Assignment: When you reach the line containing "[00:00:01.80 to 00:00:02.40]" in the records below, start copying exactly, and stop once you have copied the line containing "[00:00:04.00 to 00:00:05.00]".

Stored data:
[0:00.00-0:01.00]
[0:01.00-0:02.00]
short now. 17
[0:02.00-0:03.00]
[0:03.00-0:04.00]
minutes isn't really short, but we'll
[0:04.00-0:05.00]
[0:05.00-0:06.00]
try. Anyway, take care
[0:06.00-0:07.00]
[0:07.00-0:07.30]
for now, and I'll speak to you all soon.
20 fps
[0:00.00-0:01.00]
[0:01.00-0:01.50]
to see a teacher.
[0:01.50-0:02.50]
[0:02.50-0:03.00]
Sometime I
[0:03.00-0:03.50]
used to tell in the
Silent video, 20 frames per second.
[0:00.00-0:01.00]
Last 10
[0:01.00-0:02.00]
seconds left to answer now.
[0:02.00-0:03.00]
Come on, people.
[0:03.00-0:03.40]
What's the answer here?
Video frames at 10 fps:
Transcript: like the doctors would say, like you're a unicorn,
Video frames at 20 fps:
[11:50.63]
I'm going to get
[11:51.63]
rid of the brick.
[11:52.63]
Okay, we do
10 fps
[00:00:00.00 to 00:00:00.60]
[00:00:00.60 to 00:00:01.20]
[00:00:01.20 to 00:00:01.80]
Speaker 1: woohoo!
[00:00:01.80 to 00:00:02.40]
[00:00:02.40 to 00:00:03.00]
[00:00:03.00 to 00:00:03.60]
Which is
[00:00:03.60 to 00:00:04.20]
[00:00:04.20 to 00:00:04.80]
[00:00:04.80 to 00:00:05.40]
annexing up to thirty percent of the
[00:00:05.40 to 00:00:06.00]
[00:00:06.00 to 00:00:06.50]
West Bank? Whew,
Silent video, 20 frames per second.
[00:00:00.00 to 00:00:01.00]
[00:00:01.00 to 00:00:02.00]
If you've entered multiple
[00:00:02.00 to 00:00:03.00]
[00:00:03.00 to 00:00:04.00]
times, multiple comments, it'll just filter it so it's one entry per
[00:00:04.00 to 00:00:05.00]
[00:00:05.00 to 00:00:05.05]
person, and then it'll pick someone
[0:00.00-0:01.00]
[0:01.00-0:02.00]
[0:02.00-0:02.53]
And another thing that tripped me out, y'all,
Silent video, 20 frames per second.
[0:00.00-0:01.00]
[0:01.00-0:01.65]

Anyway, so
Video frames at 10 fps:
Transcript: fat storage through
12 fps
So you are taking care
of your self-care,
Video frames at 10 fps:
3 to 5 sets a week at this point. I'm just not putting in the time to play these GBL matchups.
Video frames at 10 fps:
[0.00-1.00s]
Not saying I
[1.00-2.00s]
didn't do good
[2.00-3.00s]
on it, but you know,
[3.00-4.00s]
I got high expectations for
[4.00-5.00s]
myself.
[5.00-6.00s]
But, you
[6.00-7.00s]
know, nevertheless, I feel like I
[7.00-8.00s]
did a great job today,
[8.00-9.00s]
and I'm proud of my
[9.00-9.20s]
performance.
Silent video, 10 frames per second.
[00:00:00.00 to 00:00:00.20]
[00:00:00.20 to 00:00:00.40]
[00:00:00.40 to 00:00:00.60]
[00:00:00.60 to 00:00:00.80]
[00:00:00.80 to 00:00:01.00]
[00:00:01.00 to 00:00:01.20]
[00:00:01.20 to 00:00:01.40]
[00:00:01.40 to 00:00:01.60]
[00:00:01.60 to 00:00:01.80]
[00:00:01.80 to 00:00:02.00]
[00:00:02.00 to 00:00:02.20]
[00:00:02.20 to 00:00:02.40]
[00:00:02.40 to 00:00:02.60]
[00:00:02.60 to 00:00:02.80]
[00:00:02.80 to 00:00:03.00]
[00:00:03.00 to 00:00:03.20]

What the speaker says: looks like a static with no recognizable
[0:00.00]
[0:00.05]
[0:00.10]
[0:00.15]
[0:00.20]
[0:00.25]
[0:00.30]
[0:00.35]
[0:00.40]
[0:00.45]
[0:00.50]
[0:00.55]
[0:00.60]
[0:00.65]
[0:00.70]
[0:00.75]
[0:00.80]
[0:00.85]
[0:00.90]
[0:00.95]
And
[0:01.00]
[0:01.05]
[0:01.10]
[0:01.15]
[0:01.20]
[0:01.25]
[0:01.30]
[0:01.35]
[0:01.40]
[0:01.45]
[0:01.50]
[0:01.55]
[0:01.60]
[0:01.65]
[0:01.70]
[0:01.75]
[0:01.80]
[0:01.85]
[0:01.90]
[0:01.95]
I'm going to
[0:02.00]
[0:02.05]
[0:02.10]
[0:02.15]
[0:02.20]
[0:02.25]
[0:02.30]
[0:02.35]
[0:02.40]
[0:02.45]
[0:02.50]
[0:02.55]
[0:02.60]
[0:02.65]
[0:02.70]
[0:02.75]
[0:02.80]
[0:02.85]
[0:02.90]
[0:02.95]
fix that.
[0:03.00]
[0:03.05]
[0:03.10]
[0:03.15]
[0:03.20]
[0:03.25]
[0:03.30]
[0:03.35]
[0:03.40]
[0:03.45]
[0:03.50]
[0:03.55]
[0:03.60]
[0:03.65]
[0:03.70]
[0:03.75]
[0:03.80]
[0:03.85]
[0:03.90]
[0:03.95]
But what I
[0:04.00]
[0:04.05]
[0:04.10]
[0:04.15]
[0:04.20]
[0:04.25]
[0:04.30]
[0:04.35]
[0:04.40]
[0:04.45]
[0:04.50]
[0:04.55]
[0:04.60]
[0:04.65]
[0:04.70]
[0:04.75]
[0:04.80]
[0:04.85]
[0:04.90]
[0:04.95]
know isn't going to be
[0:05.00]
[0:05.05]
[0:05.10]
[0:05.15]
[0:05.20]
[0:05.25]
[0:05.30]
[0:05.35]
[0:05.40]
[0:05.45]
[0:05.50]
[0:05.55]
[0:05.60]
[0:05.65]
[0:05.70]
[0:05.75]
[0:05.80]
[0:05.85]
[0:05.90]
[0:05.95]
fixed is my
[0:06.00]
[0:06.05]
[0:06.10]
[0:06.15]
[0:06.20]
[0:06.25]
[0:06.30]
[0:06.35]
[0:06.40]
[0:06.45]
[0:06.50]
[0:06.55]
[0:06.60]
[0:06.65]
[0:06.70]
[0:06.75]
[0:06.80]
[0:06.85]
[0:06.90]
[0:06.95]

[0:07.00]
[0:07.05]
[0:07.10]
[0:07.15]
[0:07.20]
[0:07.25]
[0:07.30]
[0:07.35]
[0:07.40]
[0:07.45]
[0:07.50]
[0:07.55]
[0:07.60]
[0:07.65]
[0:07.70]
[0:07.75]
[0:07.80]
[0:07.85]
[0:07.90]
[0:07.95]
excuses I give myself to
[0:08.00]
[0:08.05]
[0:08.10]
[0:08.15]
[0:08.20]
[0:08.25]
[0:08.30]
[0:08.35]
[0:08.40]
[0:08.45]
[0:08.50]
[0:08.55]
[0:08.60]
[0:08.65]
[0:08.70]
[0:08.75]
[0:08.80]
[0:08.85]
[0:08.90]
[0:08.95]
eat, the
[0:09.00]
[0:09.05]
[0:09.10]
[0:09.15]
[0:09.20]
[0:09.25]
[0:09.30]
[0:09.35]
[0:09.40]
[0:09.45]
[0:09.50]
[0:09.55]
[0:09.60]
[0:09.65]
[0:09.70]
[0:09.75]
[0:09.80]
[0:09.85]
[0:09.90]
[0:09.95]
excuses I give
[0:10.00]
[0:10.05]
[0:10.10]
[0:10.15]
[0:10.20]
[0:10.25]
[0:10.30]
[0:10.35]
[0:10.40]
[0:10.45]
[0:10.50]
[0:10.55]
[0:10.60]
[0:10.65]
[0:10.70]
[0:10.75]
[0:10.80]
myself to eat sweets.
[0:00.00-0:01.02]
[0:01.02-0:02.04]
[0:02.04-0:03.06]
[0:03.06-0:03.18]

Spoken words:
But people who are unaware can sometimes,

Solution to this problem:
[00:00:01.80 to 00:00:02.40]
[00:00:02.40 to 00:00:03.00]
[00:00:03.00 to 00:00:03.60]
Which is
[00:00:03.60 to 00:00:04.20]
[00:00:04.20 to 00:00:04.80]
[00:00:04.80 to 00:00:05.40]
annexing up to thirty percent of the
[00:00:05.40 to 00:00:06.00]
[00:00:06.00 to 00:00:06.50]
West Bank? Whew,
Silent video, 20 frames per second.
[00:00:00.00 to 00:00:01.00]
[00:00:01.00 to 00:00:02.00]
If you've entered multiple
[00:00:02.00 to 00:00:03.00]
[00:00:03.00 to 00:00:04.00]
times, multiple comments, it'll just filter it so it's one entry per
[00:00:04.00 to 00:00:05.00]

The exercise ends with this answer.